YOUR INSTRUCTIONS
Among the entries, which lines carry the string "speaker"? Copy every one.

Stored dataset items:
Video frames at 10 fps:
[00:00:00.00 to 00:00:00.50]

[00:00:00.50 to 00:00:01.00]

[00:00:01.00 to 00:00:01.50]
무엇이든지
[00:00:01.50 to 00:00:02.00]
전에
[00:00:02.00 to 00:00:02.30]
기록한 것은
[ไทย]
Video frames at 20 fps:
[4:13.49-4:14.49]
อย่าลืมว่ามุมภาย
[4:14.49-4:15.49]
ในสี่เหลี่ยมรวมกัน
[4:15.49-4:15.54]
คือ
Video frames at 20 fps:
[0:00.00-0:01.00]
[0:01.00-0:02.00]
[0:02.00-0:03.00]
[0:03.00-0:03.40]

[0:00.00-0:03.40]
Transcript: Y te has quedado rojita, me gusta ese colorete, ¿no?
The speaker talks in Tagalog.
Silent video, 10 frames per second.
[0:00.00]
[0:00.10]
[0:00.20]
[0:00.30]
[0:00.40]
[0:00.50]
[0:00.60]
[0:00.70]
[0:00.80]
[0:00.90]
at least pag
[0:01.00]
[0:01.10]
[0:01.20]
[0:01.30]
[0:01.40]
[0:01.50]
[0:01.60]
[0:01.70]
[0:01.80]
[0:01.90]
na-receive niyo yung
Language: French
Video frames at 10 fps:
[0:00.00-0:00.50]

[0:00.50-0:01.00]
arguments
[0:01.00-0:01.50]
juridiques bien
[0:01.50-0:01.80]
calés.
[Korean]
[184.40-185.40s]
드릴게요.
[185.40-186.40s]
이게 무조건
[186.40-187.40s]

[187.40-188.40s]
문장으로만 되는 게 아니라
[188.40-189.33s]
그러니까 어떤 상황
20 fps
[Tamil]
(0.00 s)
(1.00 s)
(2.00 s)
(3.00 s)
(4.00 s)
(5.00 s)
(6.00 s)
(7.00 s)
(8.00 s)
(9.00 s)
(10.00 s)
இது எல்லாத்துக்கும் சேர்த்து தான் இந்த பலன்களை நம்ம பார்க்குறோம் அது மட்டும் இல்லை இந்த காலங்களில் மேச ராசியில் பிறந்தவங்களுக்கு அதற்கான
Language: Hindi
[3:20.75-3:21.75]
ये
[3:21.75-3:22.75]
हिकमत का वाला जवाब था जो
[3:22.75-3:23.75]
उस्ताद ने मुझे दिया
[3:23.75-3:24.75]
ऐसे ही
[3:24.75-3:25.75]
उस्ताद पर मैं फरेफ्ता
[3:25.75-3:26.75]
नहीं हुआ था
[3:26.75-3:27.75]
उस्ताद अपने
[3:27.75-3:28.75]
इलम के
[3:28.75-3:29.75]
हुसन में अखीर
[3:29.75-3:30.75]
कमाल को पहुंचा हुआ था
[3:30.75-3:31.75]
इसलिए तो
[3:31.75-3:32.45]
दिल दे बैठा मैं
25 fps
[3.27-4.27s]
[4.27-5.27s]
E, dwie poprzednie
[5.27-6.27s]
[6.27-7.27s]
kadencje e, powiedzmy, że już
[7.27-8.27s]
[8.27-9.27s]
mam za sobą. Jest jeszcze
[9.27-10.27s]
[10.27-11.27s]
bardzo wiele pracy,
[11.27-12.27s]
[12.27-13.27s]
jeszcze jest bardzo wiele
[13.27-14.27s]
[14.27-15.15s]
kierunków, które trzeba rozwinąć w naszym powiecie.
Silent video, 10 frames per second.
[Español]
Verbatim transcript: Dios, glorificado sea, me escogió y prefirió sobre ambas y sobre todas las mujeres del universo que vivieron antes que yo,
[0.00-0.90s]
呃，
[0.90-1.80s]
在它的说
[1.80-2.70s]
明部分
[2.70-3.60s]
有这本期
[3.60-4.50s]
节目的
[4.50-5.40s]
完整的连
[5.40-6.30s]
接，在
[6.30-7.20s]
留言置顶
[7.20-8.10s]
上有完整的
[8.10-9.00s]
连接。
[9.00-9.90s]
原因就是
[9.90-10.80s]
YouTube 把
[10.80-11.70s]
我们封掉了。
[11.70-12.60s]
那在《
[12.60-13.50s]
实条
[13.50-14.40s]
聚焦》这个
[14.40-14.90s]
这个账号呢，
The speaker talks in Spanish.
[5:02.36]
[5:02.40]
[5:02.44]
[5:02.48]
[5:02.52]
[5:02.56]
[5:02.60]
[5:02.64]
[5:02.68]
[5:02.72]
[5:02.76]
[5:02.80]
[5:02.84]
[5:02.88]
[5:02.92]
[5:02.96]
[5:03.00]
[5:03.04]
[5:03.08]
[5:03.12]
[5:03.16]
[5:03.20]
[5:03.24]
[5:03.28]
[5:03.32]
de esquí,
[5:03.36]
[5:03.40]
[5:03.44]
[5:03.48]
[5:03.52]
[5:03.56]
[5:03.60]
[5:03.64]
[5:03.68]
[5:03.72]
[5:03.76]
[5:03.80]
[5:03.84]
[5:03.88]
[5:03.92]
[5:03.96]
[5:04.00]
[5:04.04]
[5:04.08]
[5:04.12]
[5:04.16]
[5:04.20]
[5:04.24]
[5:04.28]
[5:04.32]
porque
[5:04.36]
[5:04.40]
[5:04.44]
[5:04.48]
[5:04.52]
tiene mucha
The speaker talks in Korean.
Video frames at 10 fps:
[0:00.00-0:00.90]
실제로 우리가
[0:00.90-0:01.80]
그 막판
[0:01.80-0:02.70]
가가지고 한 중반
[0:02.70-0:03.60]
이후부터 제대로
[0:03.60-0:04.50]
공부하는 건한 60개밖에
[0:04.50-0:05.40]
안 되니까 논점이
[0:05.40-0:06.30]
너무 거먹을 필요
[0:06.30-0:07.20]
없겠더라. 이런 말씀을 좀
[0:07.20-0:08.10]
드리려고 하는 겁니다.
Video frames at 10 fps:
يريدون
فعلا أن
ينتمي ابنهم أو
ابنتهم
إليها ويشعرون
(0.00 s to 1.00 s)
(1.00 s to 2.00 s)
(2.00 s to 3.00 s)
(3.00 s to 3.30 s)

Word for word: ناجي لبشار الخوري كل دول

TASK RESPONSE
The speaker talks in Tagalog.
The speaker talks in Spanish.
The speaker talks in Korean.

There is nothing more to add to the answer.